··· Supplied entries
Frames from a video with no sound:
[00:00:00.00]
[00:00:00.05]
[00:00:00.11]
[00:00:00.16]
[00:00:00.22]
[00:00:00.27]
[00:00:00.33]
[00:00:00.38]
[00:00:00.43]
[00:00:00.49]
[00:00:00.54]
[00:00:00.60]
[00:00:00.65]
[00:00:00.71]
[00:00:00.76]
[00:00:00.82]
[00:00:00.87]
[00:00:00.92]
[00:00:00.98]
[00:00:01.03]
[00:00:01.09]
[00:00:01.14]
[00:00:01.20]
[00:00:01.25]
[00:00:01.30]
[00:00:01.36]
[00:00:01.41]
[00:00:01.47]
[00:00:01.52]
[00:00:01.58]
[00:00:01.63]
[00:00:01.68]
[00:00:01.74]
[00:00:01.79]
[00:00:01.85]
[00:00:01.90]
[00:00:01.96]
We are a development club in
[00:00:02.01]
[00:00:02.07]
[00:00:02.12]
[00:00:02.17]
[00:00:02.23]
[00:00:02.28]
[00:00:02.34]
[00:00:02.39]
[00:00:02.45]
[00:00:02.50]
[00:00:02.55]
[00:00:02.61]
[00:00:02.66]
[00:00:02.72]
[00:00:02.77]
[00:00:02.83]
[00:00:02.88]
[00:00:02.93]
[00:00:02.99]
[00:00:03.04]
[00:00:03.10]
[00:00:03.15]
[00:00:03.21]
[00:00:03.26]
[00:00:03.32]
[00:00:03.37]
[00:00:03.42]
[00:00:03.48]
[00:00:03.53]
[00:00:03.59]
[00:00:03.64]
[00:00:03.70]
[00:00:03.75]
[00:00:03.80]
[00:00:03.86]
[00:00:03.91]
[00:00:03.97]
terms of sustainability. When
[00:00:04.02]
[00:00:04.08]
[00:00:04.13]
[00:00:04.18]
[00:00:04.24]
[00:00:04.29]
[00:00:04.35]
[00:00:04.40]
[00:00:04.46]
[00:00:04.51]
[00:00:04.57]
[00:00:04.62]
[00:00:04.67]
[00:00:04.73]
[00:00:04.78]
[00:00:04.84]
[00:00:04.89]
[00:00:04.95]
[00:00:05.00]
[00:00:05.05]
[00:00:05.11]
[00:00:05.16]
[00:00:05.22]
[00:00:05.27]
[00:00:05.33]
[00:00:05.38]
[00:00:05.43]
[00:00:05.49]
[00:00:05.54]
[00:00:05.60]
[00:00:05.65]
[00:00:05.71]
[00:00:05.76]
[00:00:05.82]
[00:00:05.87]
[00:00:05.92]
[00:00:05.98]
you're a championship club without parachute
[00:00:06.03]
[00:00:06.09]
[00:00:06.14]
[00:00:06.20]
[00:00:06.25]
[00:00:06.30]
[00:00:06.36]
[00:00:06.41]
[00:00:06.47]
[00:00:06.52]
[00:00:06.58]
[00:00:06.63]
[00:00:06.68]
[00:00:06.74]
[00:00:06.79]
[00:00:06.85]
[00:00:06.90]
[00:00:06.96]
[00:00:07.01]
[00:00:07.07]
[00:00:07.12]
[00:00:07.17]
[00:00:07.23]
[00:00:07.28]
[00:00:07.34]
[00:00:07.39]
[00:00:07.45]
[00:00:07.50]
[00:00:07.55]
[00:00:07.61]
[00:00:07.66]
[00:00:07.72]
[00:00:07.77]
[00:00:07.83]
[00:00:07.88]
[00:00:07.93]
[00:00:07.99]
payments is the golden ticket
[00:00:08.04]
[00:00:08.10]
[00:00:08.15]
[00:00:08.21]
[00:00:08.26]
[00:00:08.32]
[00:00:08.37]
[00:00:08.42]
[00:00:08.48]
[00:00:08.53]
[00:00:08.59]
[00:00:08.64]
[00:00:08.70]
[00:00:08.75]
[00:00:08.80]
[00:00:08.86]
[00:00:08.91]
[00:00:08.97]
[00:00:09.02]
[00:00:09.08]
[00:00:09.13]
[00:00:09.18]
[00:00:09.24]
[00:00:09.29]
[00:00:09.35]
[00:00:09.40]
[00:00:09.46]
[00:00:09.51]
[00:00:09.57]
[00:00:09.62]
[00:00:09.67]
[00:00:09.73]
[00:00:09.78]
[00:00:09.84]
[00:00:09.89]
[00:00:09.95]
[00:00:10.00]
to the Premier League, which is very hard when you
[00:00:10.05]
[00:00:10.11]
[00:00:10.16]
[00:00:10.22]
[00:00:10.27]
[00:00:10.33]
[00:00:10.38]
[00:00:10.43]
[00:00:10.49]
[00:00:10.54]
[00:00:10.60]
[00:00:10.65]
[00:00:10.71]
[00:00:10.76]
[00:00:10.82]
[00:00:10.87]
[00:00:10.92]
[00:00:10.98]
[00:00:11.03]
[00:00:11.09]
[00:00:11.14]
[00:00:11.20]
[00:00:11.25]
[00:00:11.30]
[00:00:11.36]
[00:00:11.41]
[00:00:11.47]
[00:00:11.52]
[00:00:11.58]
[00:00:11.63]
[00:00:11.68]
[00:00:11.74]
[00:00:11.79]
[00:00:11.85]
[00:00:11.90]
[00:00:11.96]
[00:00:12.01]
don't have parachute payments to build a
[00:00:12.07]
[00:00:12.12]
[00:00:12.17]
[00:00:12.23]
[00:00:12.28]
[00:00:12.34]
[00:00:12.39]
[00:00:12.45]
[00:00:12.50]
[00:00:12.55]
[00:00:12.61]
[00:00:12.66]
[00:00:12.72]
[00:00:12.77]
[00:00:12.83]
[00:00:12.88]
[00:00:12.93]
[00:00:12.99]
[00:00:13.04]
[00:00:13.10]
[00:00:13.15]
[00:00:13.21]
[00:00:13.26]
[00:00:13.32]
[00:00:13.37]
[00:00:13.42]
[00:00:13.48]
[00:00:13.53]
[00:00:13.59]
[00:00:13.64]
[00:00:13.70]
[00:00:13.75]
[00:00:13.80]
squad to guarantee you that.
······
Reproduce word for word the material above, starting with the line that has "[00:00:04.78]" and stopping after the line that has "[00:00:11.47]".

## The answer
[00:00:04.78]
[00:00:04.84]
[00:00:04.89]
[00:00:04.95]
[00:00:05.00]
[00:00:05.05]
[00:00:05.11]
[00:00:05.16]
[00:00:05.22]
[00:00:05.27]
[00:00:05.33]
[00:00:05.38]
[00:00:05.43]
[00:00:05.49]
[00:00:05.54]
[00:00:05.60]
[00:00:05.65]
[00:00:05.71]
[00:00:05.76]
[00:00:05.82]
[00:00:05.87]
[00:00:05.92]
[00:00:05.98]
you're a championship club without parachute
[00:00:06.03]
[00:00:06.09]
[00:00:06.14]
[00:00:06.20]
[00:00:06.25]
[00:00:06.30]
[00:00:06.36]
[00:00:06.41]
[00:00:06.47]
[00:00:06.52]
[00:00:06.58]
[00:00:06.63]
[00:00:06.68]
[00:00:06.74]
[00:00:06.79]
[00:00:06.85]
[00:00:06.90]
[00:00:06.96]
[00:00:07.01]
[00:00:07.07]
[00:00:07.12]
[00:00:07.17]
[00:00:07.23]
[00:00:07.28]
[00:00:07.34]
[00:00:07.39]
[00:00:07.45]
[00:00:07.50]
[00:00:07.55]
[00:00:07.61]
[00:00:07.66]
[00:00:07.72]
[00:00:07.77]
[00:00:07.83]
[00:00:07.88]
[00:00:07.93]
[00:00:07.99]
payments is the golden ticket
[00:00:08.04]
[00:00:08.10]
[00:00:08.15]
[00:00:08.21]
[00:00:08.26]
[00:00:08.32]
[00:00:08.37]
[00:00:08.42]
[00:00:08.48]
[00:00:08.53]
[00:00:08.59]
[00:00:08.64]
[00:00:08.70]
[00:00:08.75]
[00:00:08.80]
[00:00:08.86]
[00:00:08.91]
[00:00:08.97]
[00:00:09.02]
[00:00:09.08]
[00:00:09.13]
[00:00:09.18]
[00:00:09.24]
[00:00:09.29]
[00:00:09.35]
[00:00:09.40]
[00:00:09.46]
[00:00:09.51]
[00:00:09.57]
[00:00:09.62]
[00:00:09.67]
[00:00:09.73]
[00:00:09.78]
[00:00:09.84]
[00:00:09.89]
[00:00:09.95]
[00:00:10.00]
to the Premier League, which is very hard when you
[00:00:10.05]
[00:00:10.11]
[00:00:10.16]
[00:00:10.22]
[00:00:10.27]
[00:00:10.33]
[00:00:10.38]
[00:00:10.43]
[00:00:10.49]
[00:00:10.54]
[00:00:10.60]
[00:00:10.65]
[00:00:10.71]
[00:00:10.76]
[00:00:10.82]
[00:00:10.87]
[00:00:10.92]
[00:00:10.98]
[00:00:11.03]
[00:00:11.09]
[00:00:11.14]
[00:00:11.20]
[00:00:11.25]
[00:00:11.30]
[00:00:11.36]
[00:00:11.41]
[00:00:11.47]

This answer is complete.